THE TASK: Repetition must be exact and must stop with the line bearing "(3082.84 s to 3095.04 s)". It begins at the first line of the records and includes no pictures.

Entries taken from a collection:

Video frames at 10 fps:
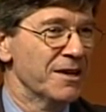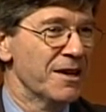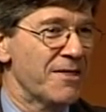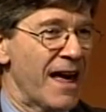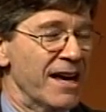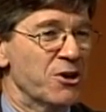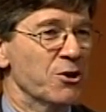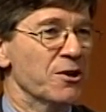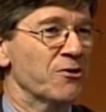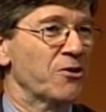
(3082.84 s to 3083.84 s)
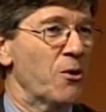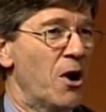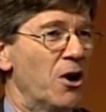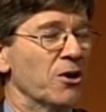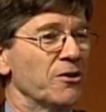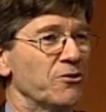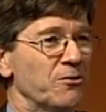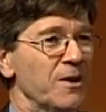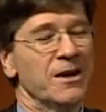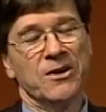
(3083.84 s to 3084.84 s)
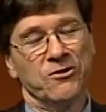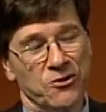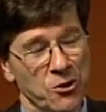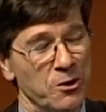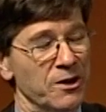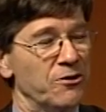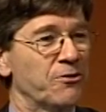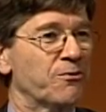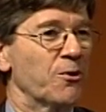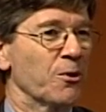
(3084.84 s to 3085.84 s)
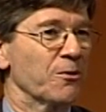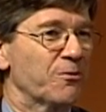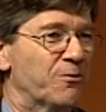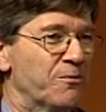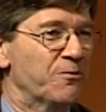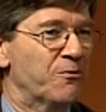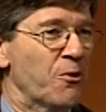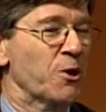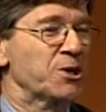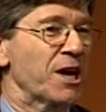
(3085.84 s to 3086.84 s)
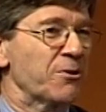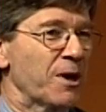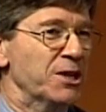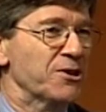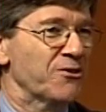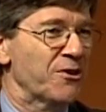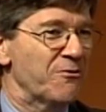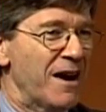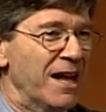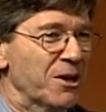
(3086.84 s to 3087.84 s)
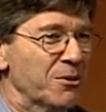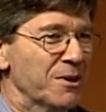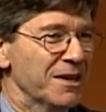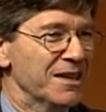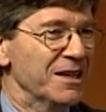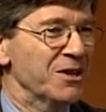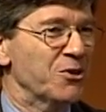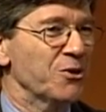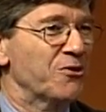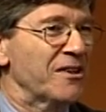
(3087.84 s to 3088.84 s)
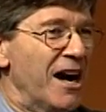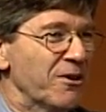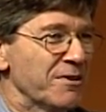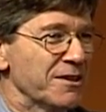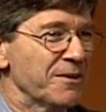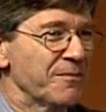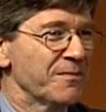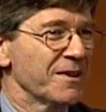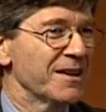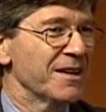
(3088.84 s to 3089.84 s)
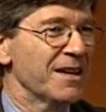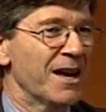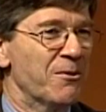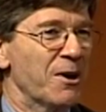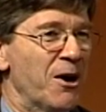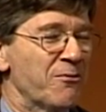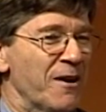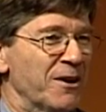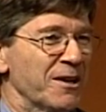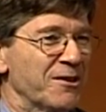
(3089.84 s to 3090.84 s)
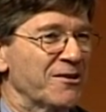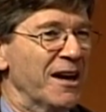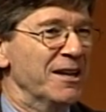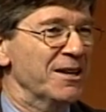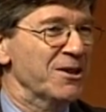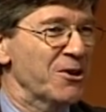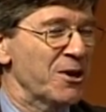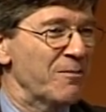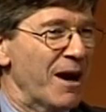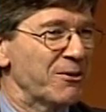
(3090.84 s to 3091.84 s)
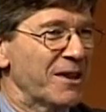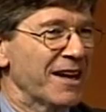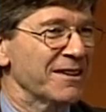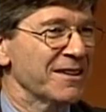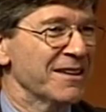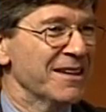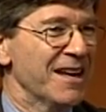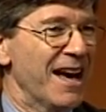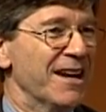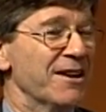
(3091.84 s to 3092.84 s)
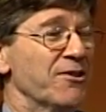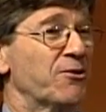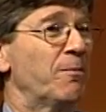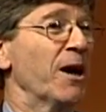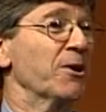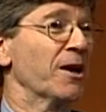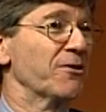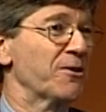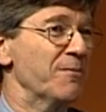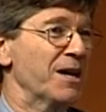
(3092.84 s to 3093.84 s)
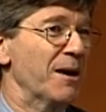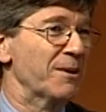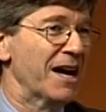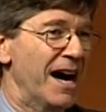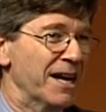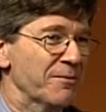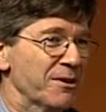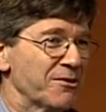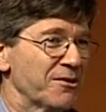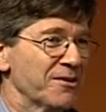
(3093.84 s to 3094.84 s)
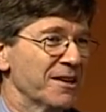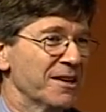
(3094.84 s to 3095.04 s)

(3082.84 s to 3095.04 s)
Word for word: thank goodness. So all his students for four generations to follow could solve it. And we all felt excited and good about that. And it inspired us to become economists.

SOLUTION TO THIS TASK:
Video frames at 10 fps:
(3082.84 s to 3083.84 s)
(3083.84 s to 3084.84 s)
(3084.84 s to 3085.84 s)
(3085.84 s to 3086.84 s)
(3086.84 s to 3087.84 s)
(3087.84 s to 3088.84 s)
(3088.84 s to 3089.84 s)
(3089.84 s to 3090.84 s)
(3090.84 s to 3091.84 s)
(3091.84 s to 3092.84 s)
(3092.84 s to 3093.84 s)
(3093.84 s to 3094.84 s)
(3094.84 s to 3095.04 s)

(3082.84 s to 3095.04 s)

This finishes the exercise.